And let most of them never leave the Earth's orbit, the map demonstrates what incredible distances in the solar system managed to overcome the man!
Cosmic space (space) - relatively empty parts of the universe, which lie outside the boundaries of the atmosphere of heavenly bodies. Contrary to popular belief, space is not an absolutely empty space - there is a very low density of some particles (mainly hydrogen), as well as electromagnetic radiation and interstellar matter.
In its original understanding, the Greek term "cosmos" (order, world order) had a philosophical basis, defining a hypothetical closed vacuum around the Earth - the center of the universe. Nevertheless, in Latin languages and its borrowings to the same semantics, the practical term "space" is used (since from the scientific point of view the enveloping vacuum is endless), so in the Russian and its close languages, as a result of the reformulation, a kind of oxymoron "cosmic space".

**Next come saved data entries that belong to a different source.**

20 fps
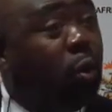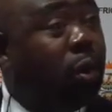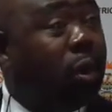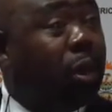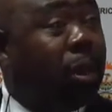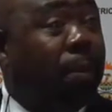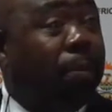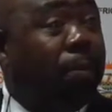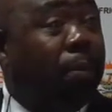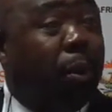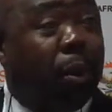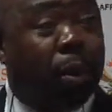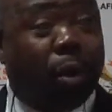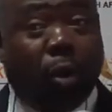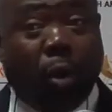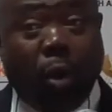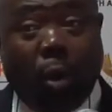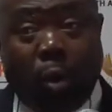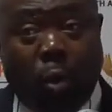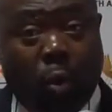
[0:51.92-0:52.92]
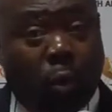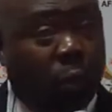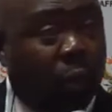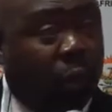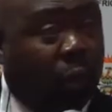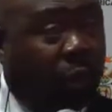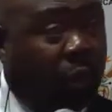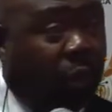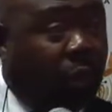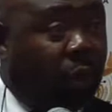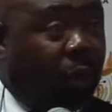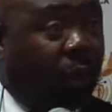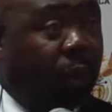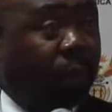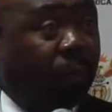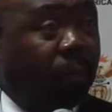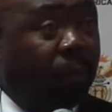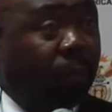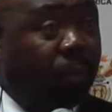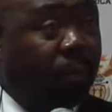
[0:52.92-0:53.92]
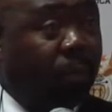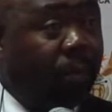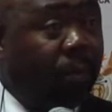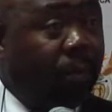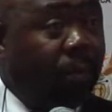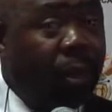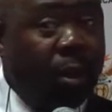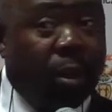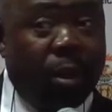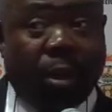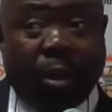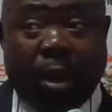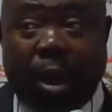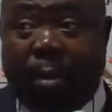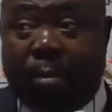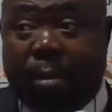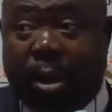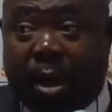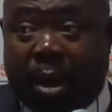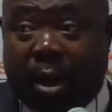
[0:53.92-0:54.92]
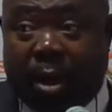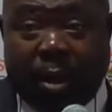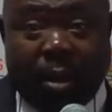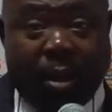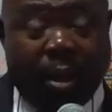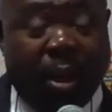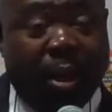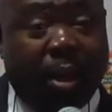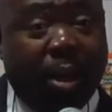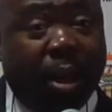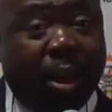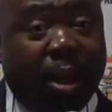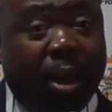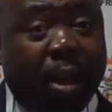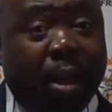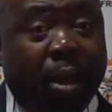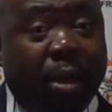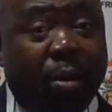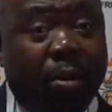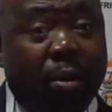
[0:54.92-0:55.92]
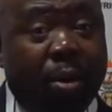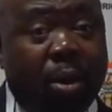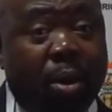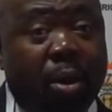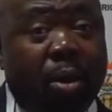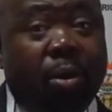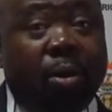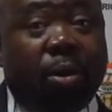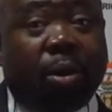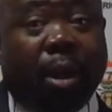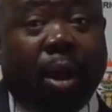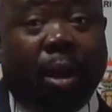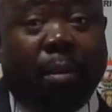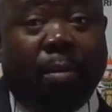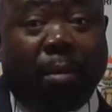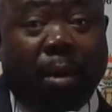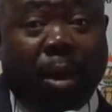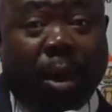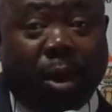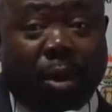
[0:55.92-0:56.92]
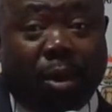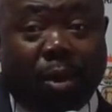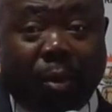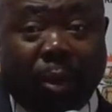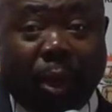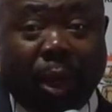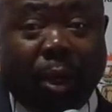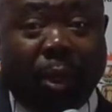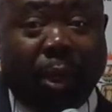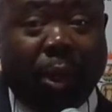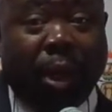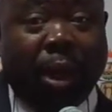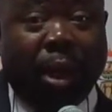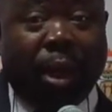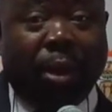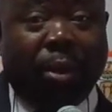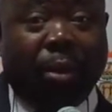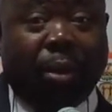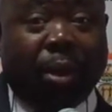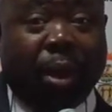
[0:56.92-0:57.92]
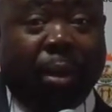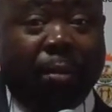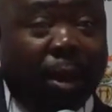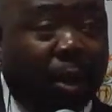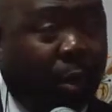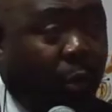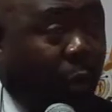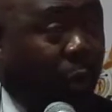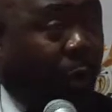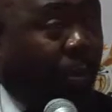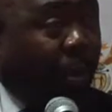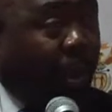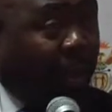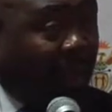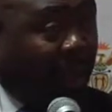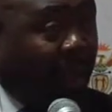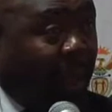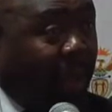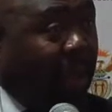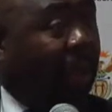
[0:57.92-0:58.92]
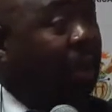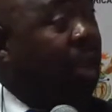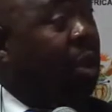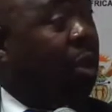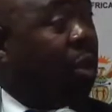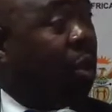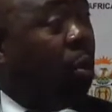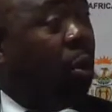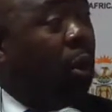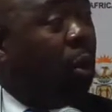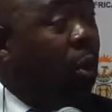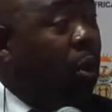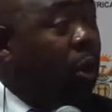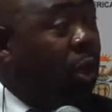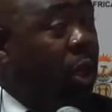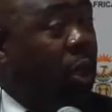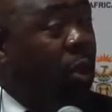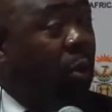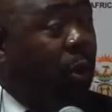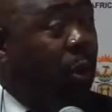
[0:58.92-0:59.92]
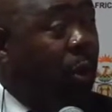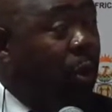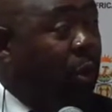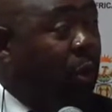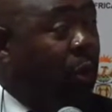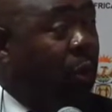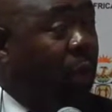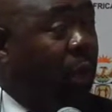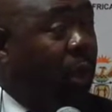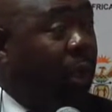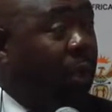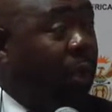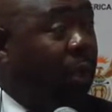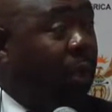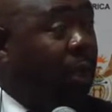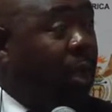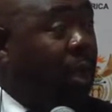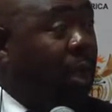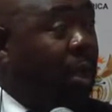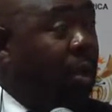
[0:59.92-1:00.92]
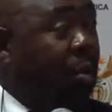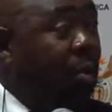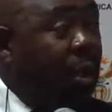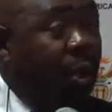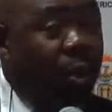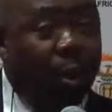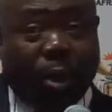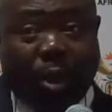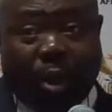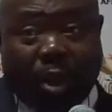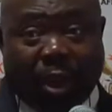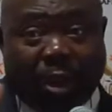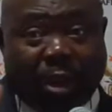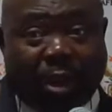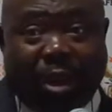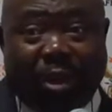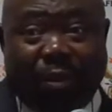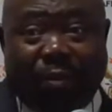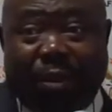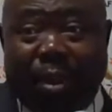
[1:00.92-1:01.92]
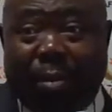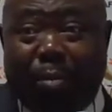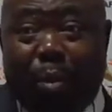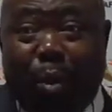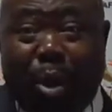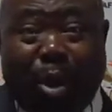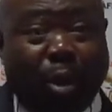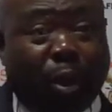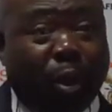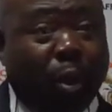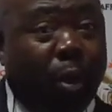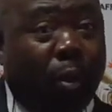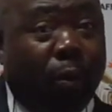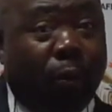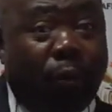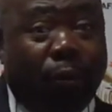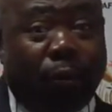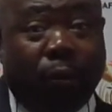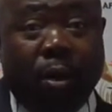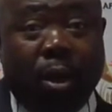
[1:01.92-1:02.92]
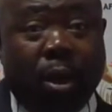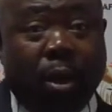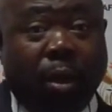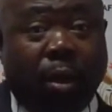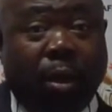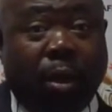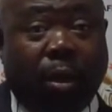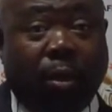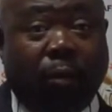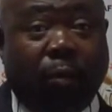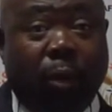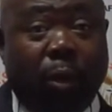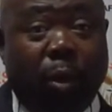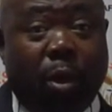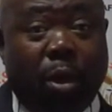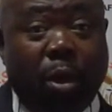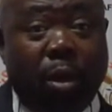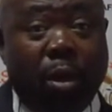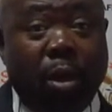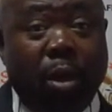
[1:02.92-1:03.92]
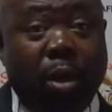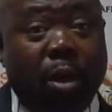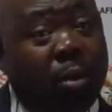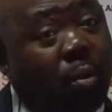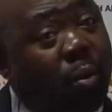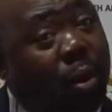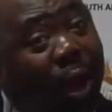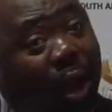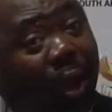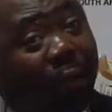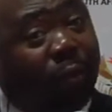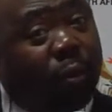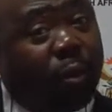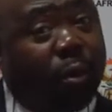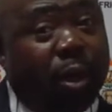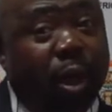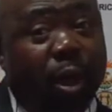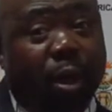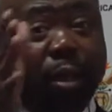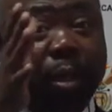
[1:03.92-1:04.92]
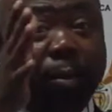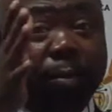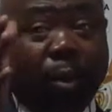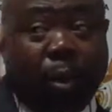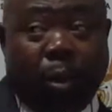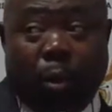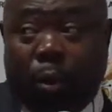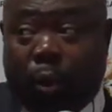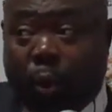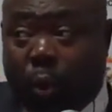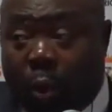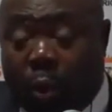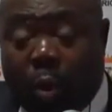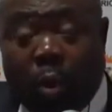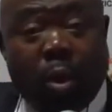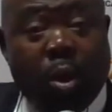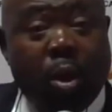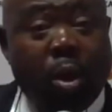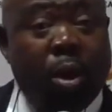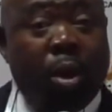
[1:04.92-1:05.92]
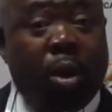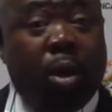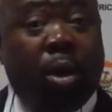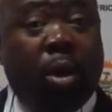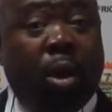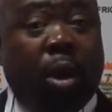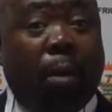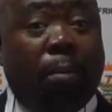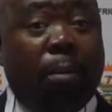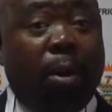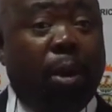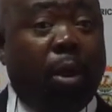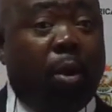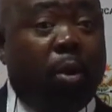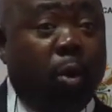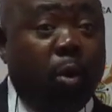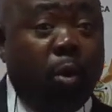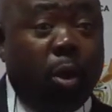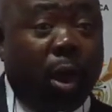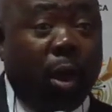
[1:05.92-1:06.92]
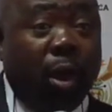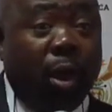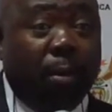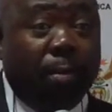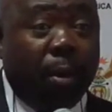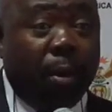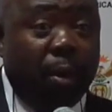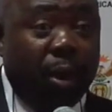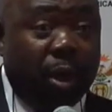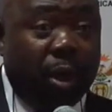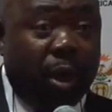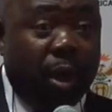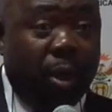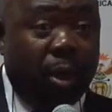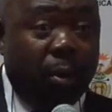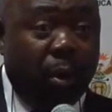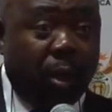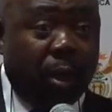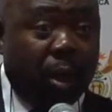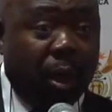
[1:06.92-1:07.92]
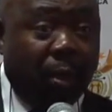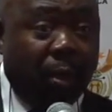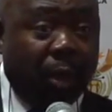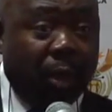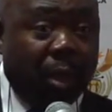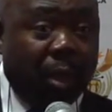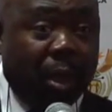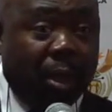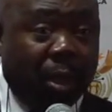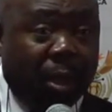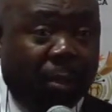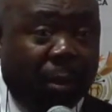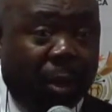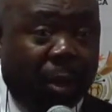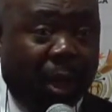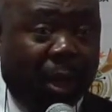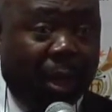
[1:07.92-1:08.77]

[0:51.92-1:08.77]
to support those. Some are at third year now, some are doing honors, some are doing masters. So we continue with those students. We don't just give them once off this 40. We have to take them through. So, I mean, the total number we're dealing with now, I think it's about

There is no clear boundary, the atmosphere is gradually diluted with distance from the earth's surface, and there is still no consensus on what to consider as a factor in the beginning of the cosmos. If the temperature were constant, the pressure would vary exponentially from 100 kPa at sea level to zero. The International Aeronautical Federation, as the working boundary between the atmosphere and the cosmos, has established a height of 100 km (the Karman line), because at this altitude, to create an aerodynamic lift, it is necessary that the aircraft move with the first space velocity, which means that the meaning of the air flight is lost. Astronomers from the United States and Canada measured the boundary of the effect of atmospheric winds and the onset of the impact of cosmic particles. She was at an altitude of 118 kilometers, although NASA itself considers the space border 122 km. At this altitude, the shuttles switched from normal maneuvering using only rocket engines to aerodynamic ones with a "prop" on the atmosphere.
Space in the solar system is called interplanetary space, which passes into the interstellar space at the points of the solstice of the solstice. The vacuum of the cosmos is in fact not absolute - it contains atoms and molecules detected with the help of microwave spectroscopy, the relict radiation that is left of the Big Bang, and cosmic rays containing ionized atomic nuclei and different subatomic particles. Also there is gas, plasma, dust, small meteors and space debris (materials that have remained from human activities in orbit). The absence of air makes outer space (and the surface of the Moon) ideal for astronomical observations at all wavelengths of the electromagnetic spectrum. Proof of this are photographs taken with the help of the Hubble Space Telescope. In addition, priceless information about the planets, asteroids and comets of the solar system is obtained with the help of spacecraft.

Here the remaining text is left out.